**WORK INSTRUCTIONS:**
This exercise calls for every record to be returned exactly, with pictures removed.

>>

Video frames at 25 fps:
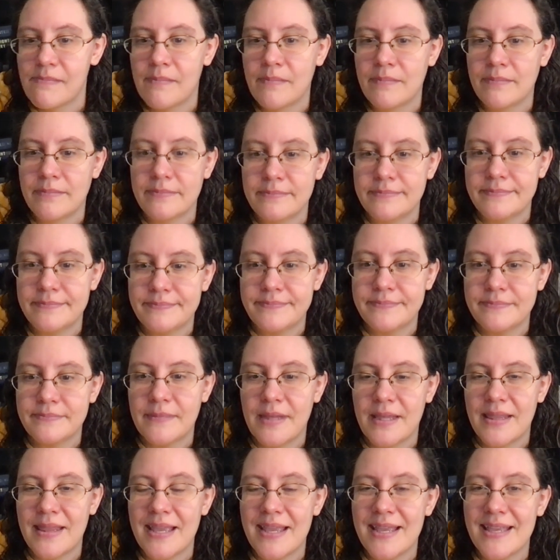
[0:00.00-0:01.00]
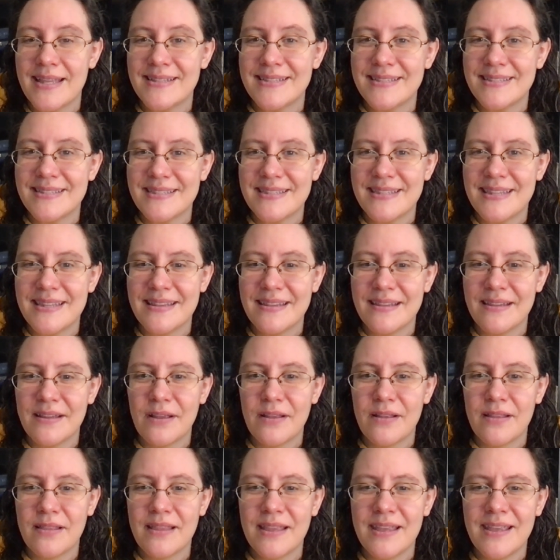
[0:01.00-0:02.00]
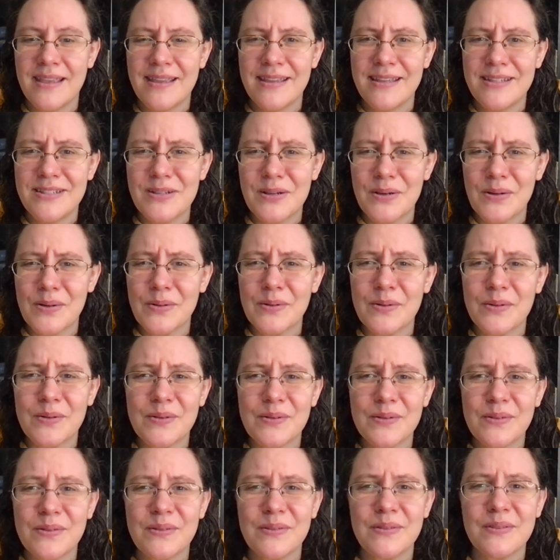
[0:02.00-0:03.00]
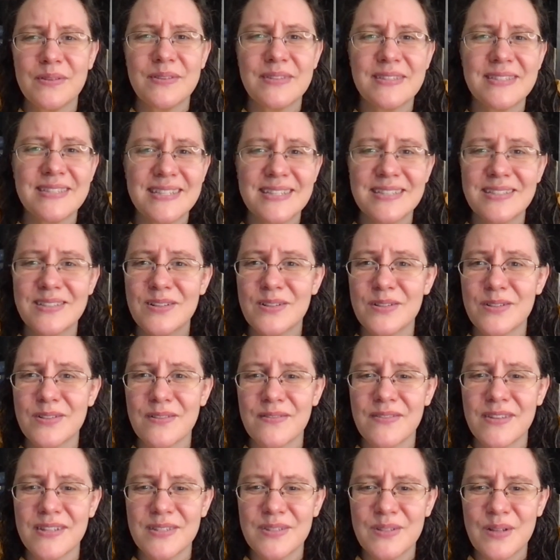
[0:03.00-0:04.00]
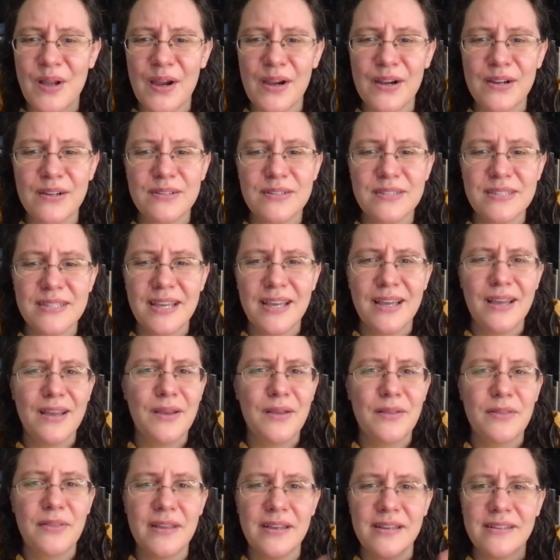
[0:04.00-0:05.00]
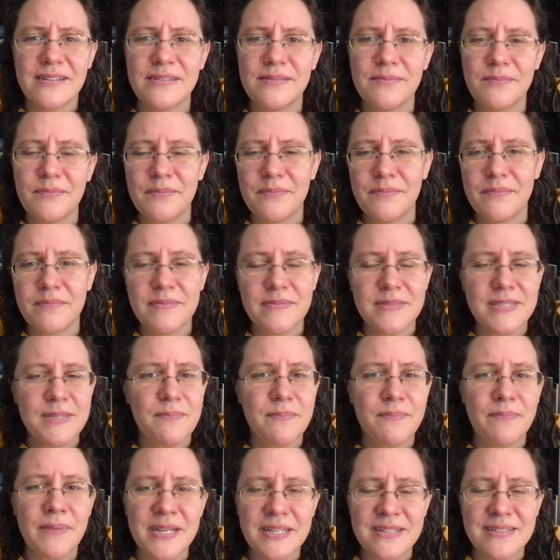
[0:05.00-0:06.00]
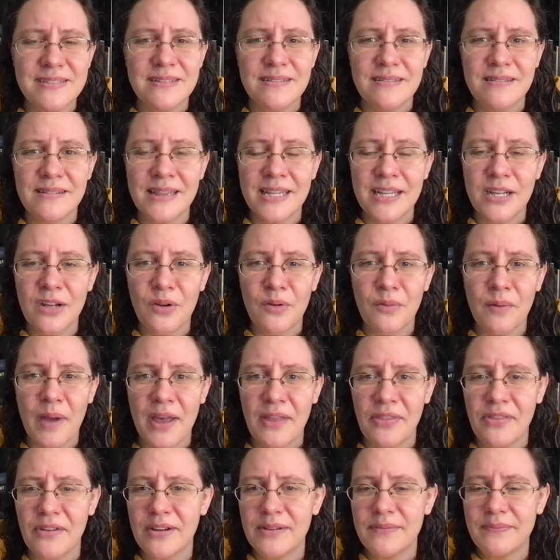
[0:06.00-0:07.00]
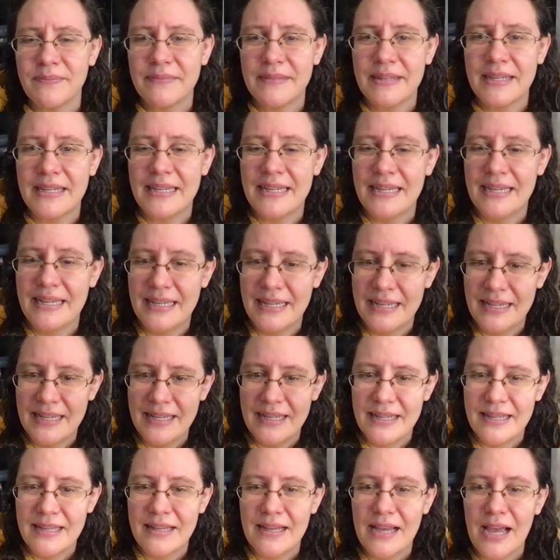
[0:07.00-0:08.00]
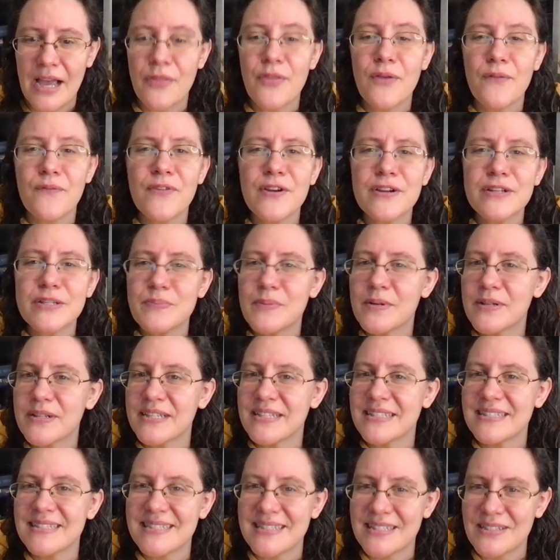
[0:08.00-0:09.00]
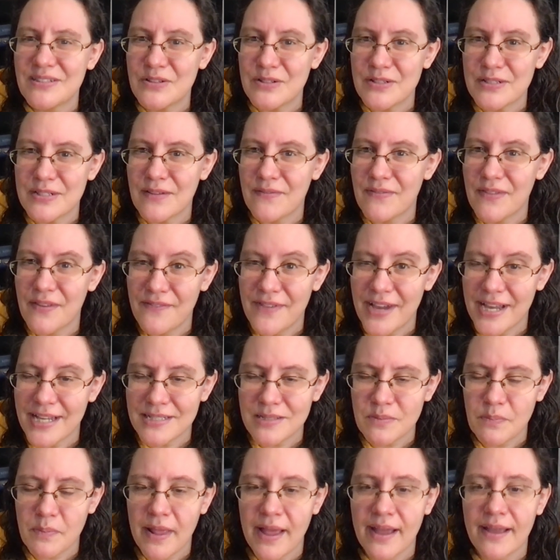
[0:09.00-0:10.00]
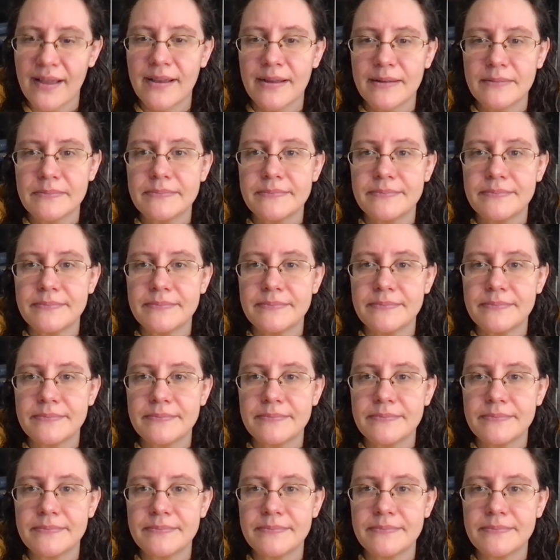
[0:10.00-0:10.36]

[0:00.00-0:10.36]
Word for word: I think it's the Eternal Sisters of the Stars, the by Lina Rather. The first book is Sisters of the Vast Black.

<<

**SOLUTION TO THIS TASK:**
Video frames at 25 fps:
[0:00.00-0:01.00]
[0:01.00-0:02.00]
[0:02.00-0:03.00]
[0:03.00-0:04.00]
[0:04.00-0:05.00]
[0:05.00-0:06.00]
[0:06.00-0:07.00]
[0:07.00-0:08.00]
[0:08.00-0:09.00]
[0:09.00-0:10.00]
[0:10.00-0:10.36]

[0:00.00-0:10.36]
Word for word: I think it's the Eternal Sisters of the Stars, the by Lina Rather. The first book is Sisters of the Vast Black.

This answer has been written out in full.